╔══

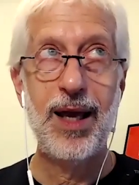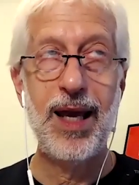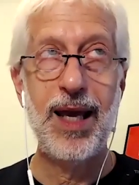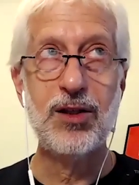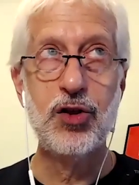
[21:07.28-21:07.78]

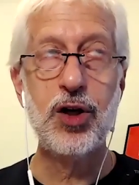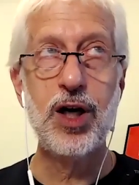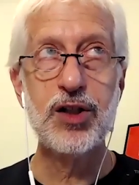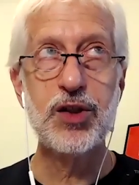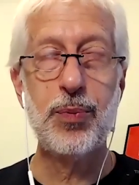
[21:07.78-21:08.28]
it took
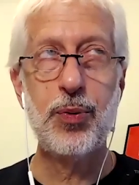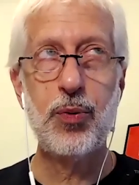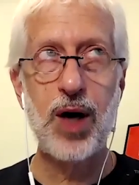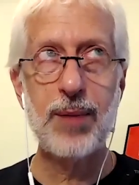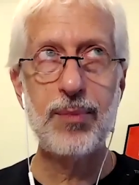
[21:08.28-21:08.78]
us
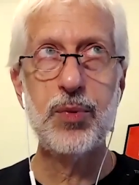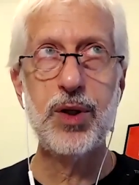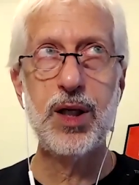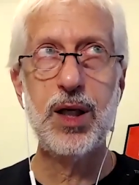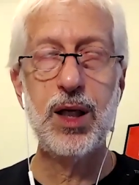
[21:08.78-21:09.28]

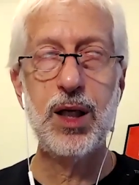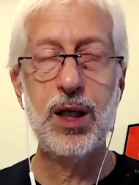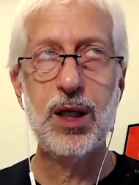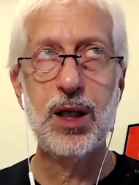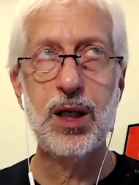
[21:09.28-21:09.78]
probably,
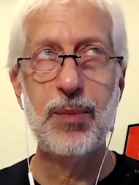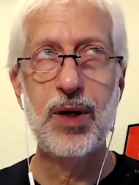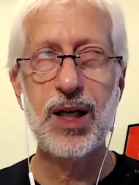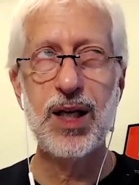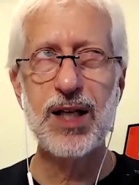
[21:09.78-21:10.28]
I'm
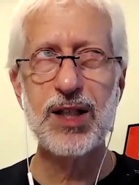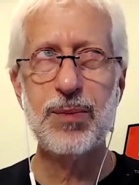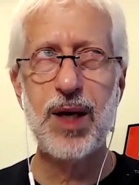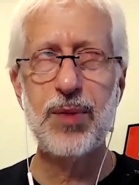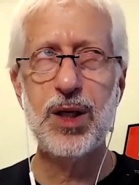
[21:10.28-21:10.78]
going to guess,
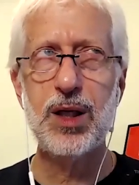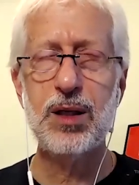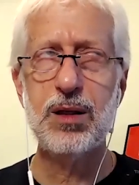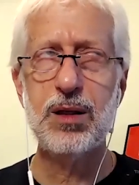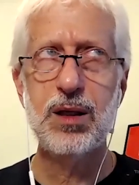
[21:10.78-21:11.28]
maybe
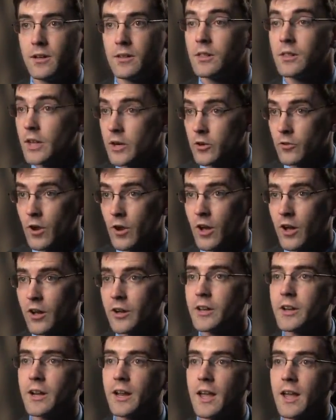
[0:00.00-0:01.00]
Later
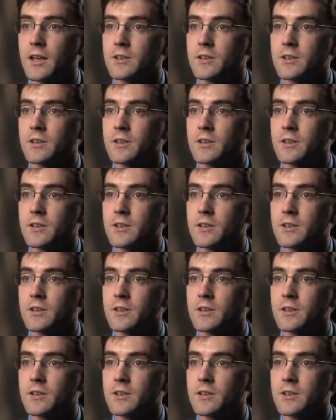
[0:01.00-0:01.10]
on, in a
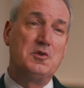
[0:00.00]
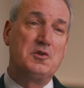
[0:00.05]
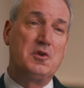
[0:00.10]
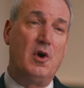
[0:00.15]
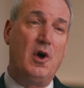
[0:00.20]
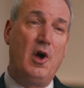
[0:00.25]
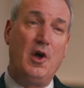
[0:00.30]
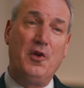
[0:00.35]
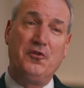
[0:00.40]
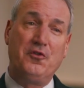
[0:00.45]
was
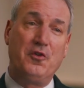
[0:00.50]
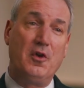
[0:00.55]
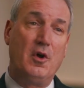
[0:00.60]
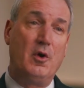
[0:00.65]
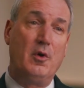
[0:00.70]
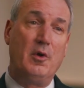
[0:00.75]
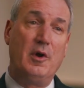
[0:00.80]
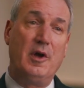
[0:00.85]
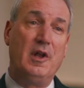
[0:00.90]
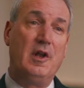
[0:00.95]

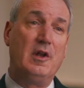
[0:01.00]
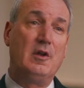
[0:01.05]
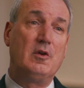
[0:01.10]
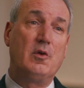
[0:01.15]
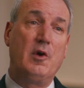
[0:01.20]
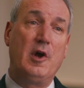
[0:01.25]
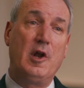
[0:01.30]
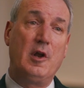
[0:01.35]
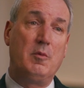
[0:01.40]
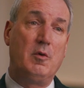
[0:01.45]
also an
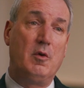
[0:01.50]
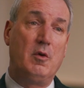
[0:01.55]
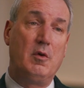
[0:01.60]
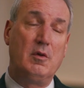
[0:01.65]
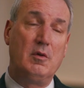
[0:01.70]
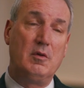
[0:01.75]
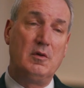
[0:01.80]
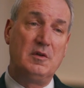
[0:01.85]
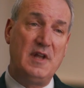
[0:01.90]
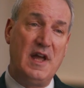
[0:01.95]

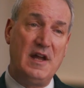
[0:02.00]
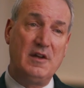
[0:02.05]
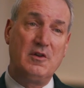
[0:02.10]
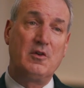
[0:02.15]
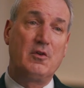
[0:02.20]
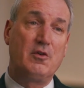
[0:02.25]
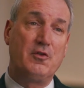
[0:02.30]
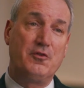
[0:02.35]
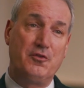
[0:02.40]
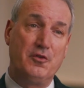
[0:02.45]
incredible
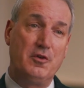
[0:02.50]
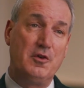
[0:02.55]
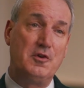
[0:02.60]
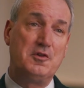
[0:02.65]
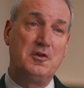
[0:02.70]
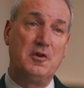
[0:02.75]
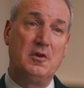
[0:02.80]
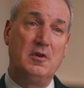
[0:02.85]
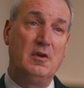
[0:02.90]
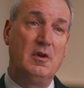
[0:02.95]
technical
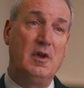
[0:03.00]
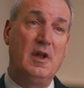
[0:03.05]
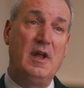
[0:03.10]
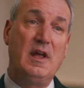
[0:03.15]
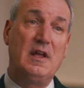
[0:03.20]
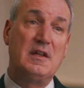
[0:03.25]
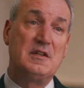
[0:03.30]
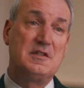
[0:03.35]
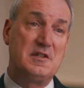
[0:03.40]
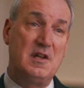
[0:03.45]
surgeon
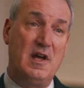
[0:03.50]
and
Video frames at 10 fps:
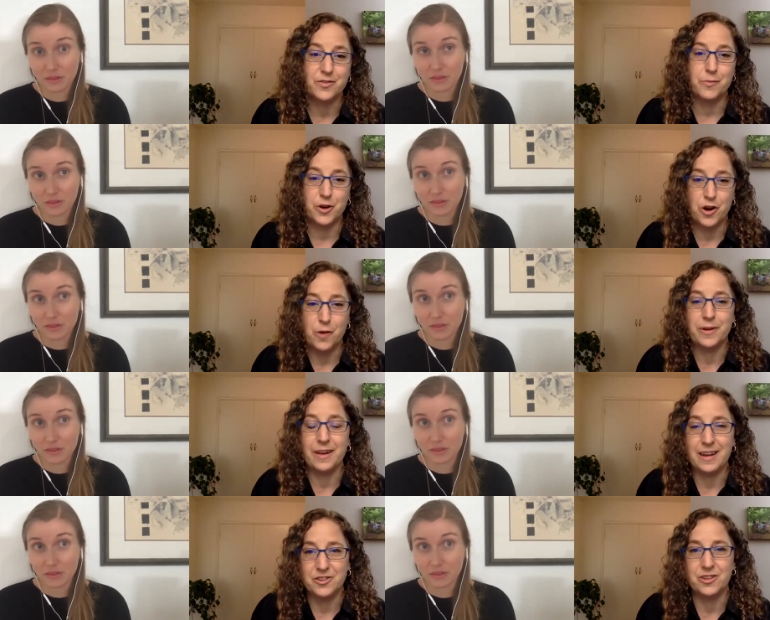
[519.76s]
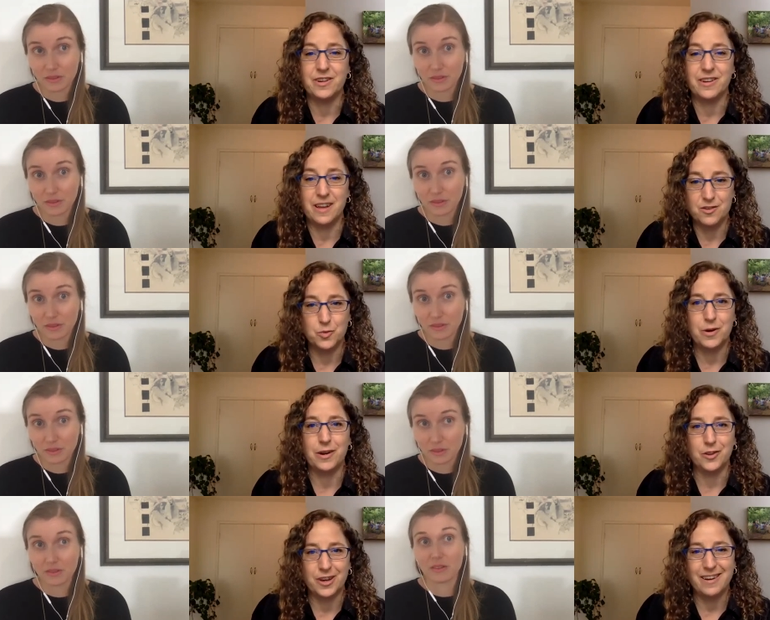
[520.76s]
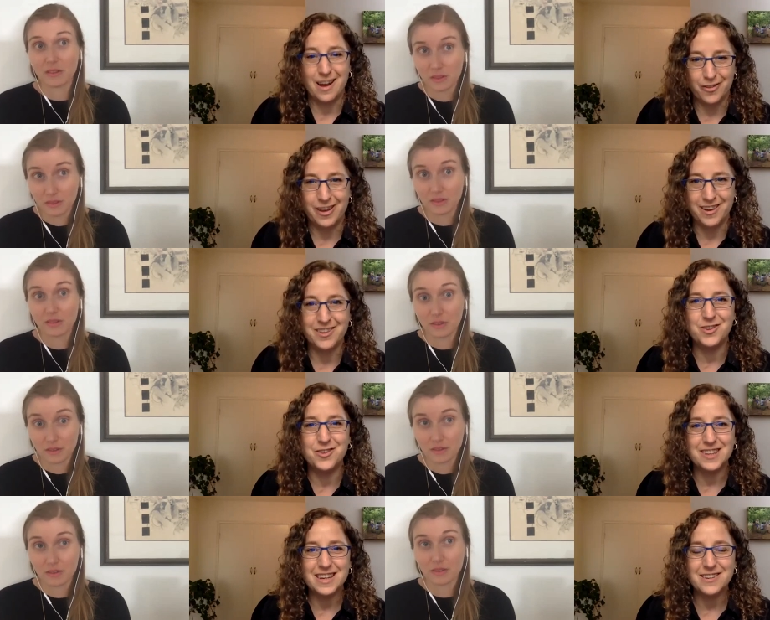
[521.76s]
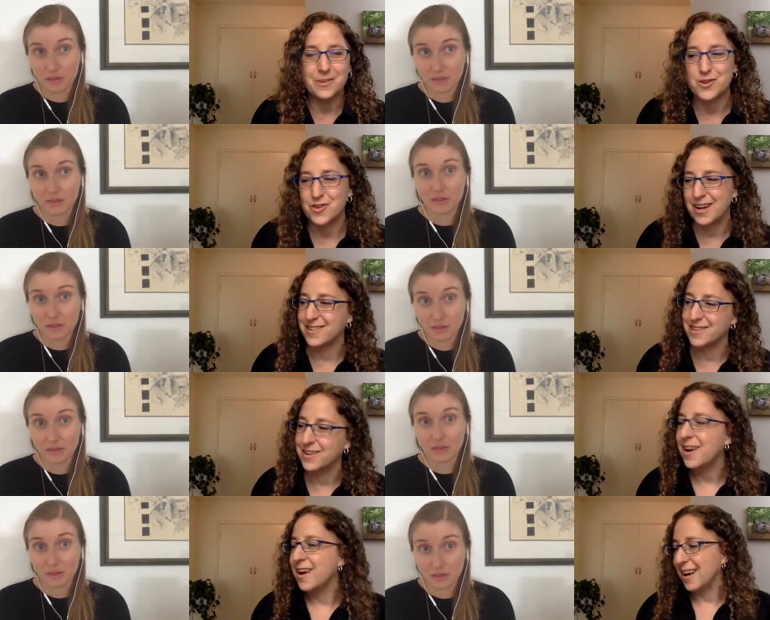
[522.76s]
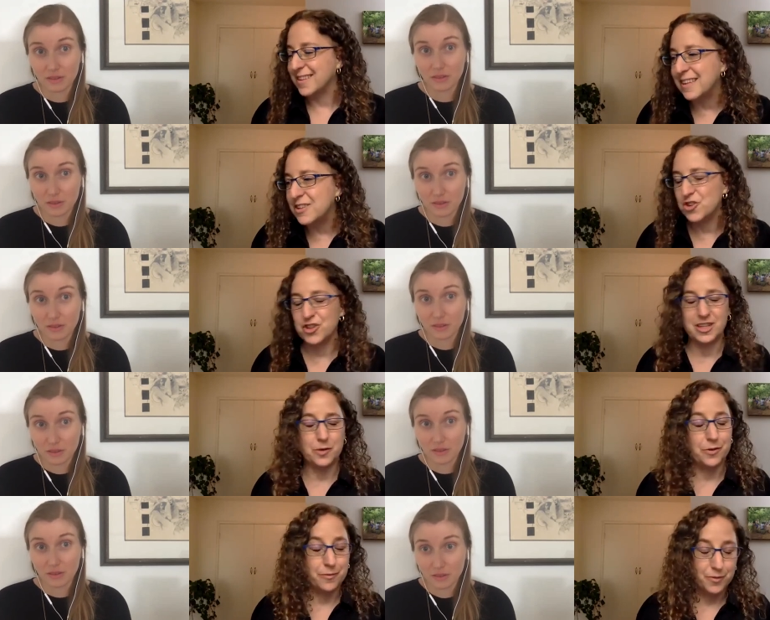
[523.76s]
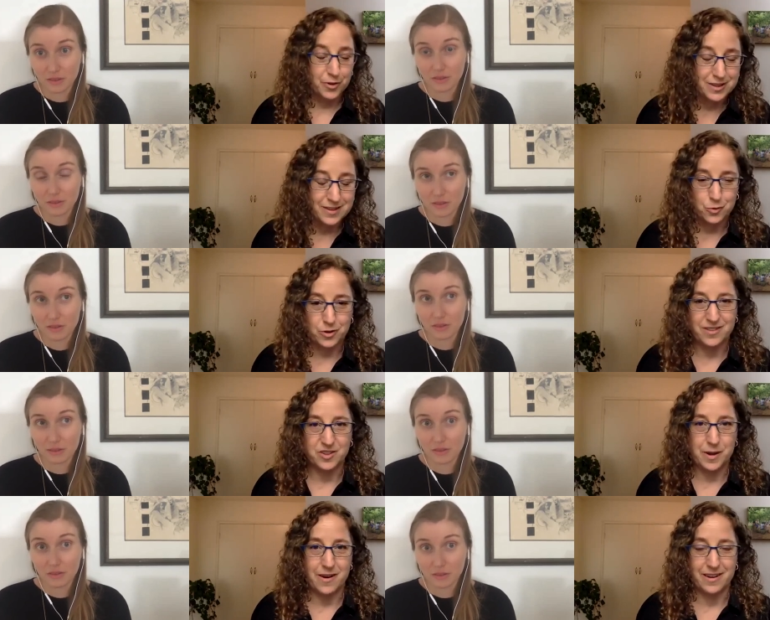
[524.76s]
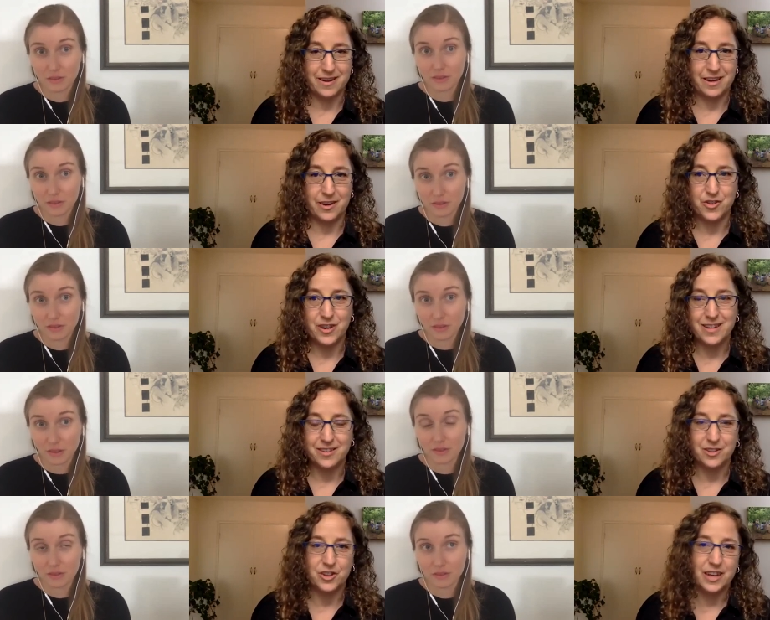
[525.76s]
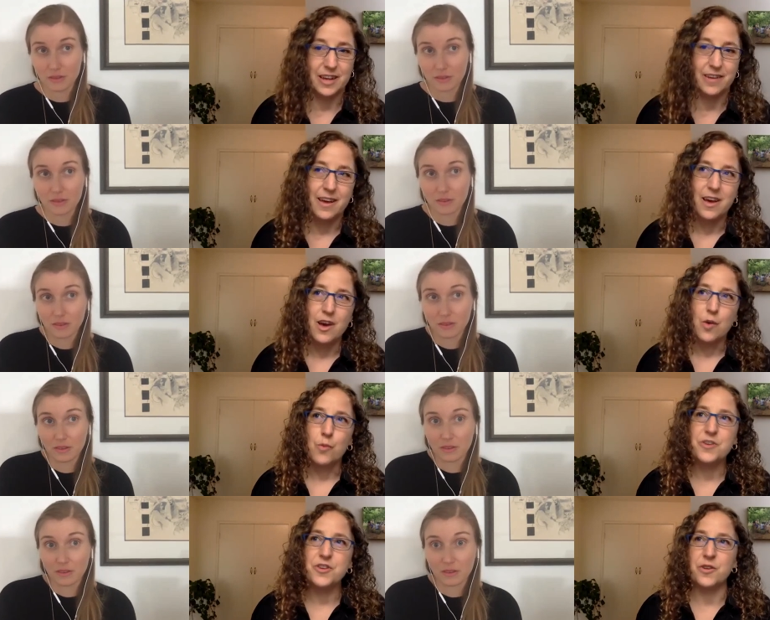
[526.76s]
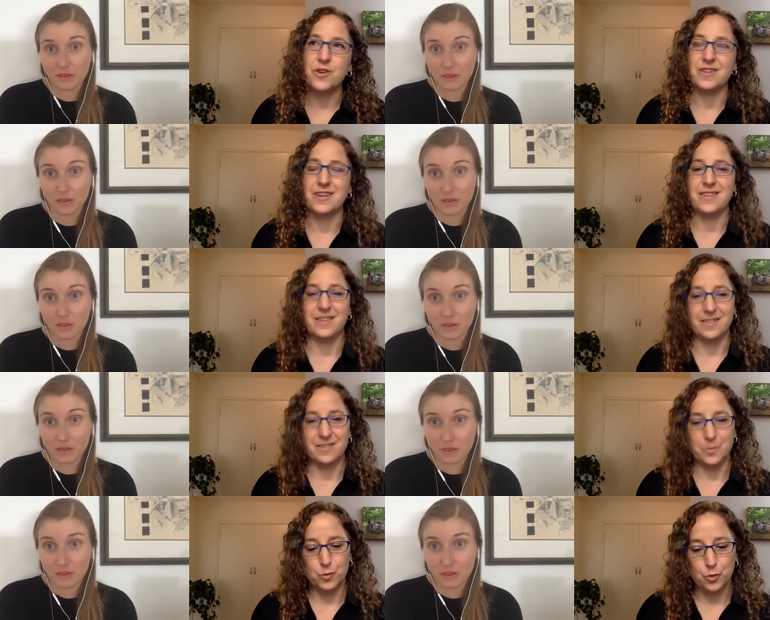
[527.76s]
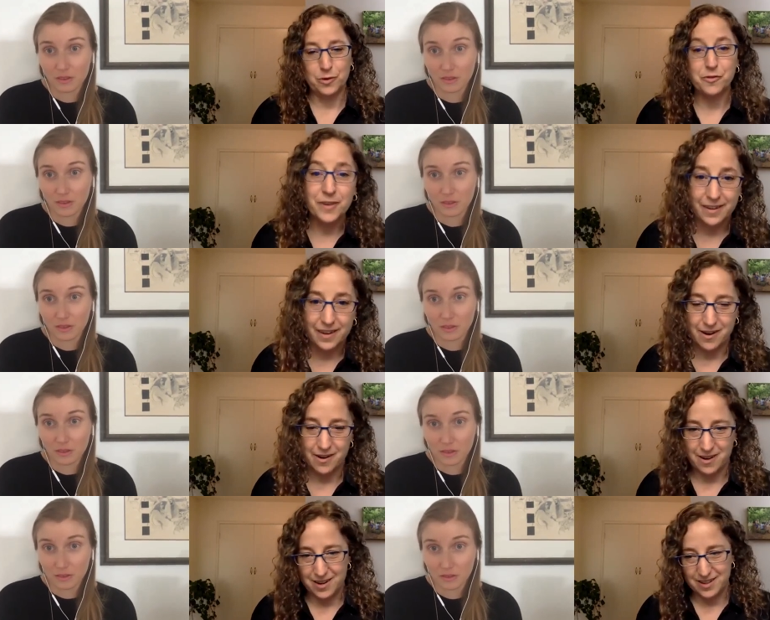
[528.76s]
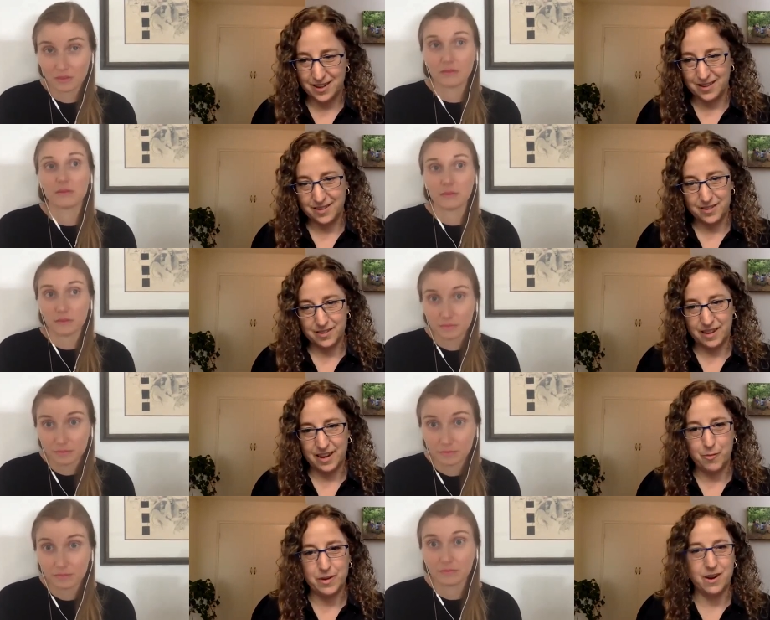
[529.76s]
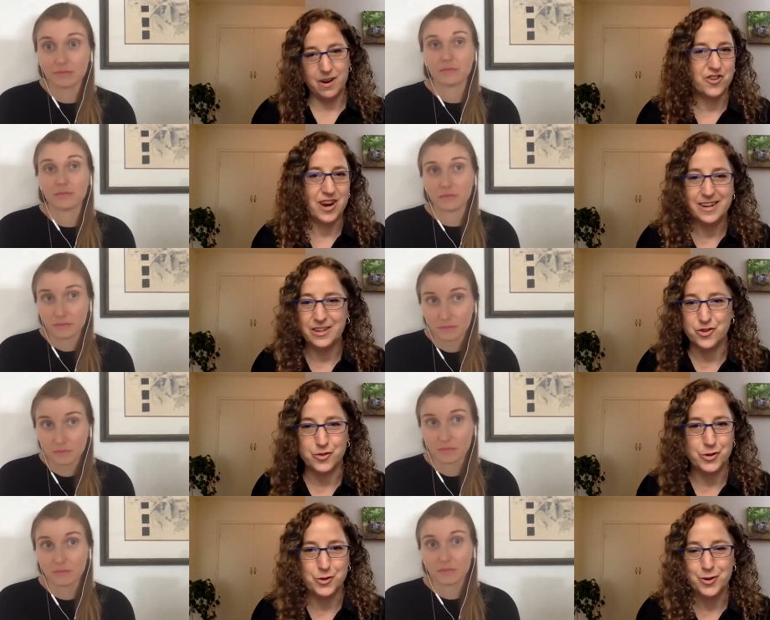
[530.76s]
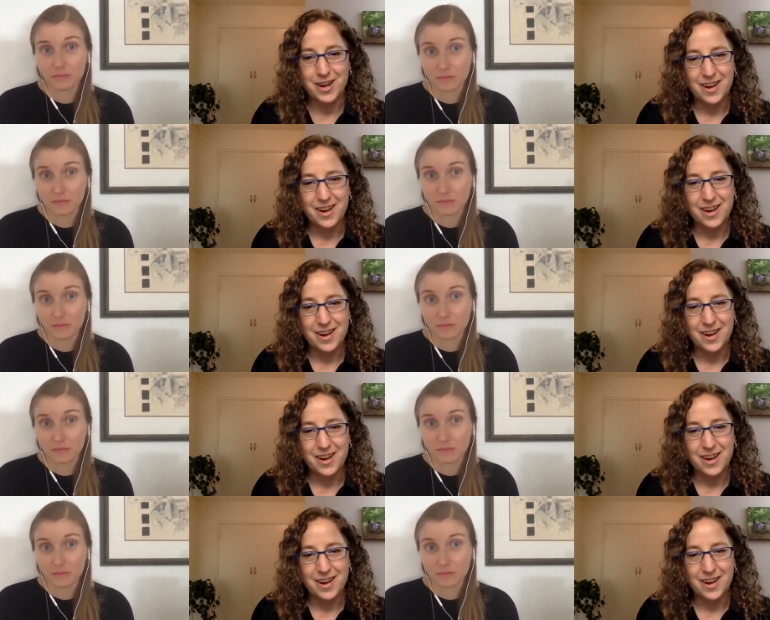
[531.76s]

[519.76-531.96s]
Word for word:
Speaker 1: from Europe and Asia and elsewhere and look at how they use land. And we're trying to essentially with Green School Yards America here, trying mm. to hmm. look at which of those ideas would fit in our context that have been, hmm. are tried and true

╚══

What to do:
The copy you produce must repeat all the entries exactly and contain no pictures.

Solution to this task:
[21:07.28-21:07.78]

[21:07.78-21:08.28]
it took
[21:08.28-21:08.78]
us
[21:08.78-21:09.28]

[21:09.28-21:09.78]
probably,
[21:09.78-21:10.28]
I'm
[21:10.28-21:10.78]
going to guess,
[21:10.78-21:11.28]
maybe
[0:00.00-0:01.00]
Later
[0:01.00-0:01.10]
on, in a
[0:00.00]
[0:00.05]
[0:00.10]
[0:00.15]
[0:00.20]
[0:00.25]
[0:00.30]
[0:00.35]
[0:00.40]
[0:00.45]
was
[0:00.50]
[0:00.55]
[0:00.60]
[0:00.65]
[0:00.70]
[0:00.75]
[0:00.80]
[0:00.85]
[0:00.90]
[0:00.95]

[0:01.00]
[0:01.05]
[0:01.10]
[0:01.15]
[0:01.20]
[0:01.25]
[0:01.30]
[0:01.35]
[0:01.40]
[0:01.45]
also an
[0:01.50]
[0:01.55]
[0:01.60]
[0:01.65]
[0:01.70]
[0:01.75]
[0:01.80]
[0:01.85]
[0:01.90]
[0:01.95]

[0:02.00]
[0:02.05]
[0:02.10]
[0:02.15]
[0:02.20]
[0:02.25]
[0:02.30]
[0:02.35]
[0:02.40]
[0:02.45]
incredible
[0:02.50]
[0:02.55]
[0:02.60]
[0:02.65]
[0:02.70]
[0:02.75]
[0:02.80]
[0:02.85]
[0:02.90]
[0:02.95]
technical
[0:03.00]
[0:03.05]
[0:03.10]
[0:03.15]
[0:03.20]
[0:03.25]
[0:03.30]
[0:03.35]
[0:03.40]
[0:03.45]
surgeon
[0:03.50]
and
Video frames at 10 fps:
[519.76s]
[520.76s]
[521.76s]
[522.76s]
[523.76s]
[524.76s]
[525.76s]
[526.76s]
[527.76s]
[528.76s]
[529.76s]
[530.76s]
[531.76s]

[519.76-531.96s]
Word for word:
Speaker 1: from Europe and Asia and elsewhere and look at how they use land. And we're trying to essentially with Green School Yards America here, trying mm. to hmm. look at which of those ideas would fit in our context that have been, hmm. are tried and true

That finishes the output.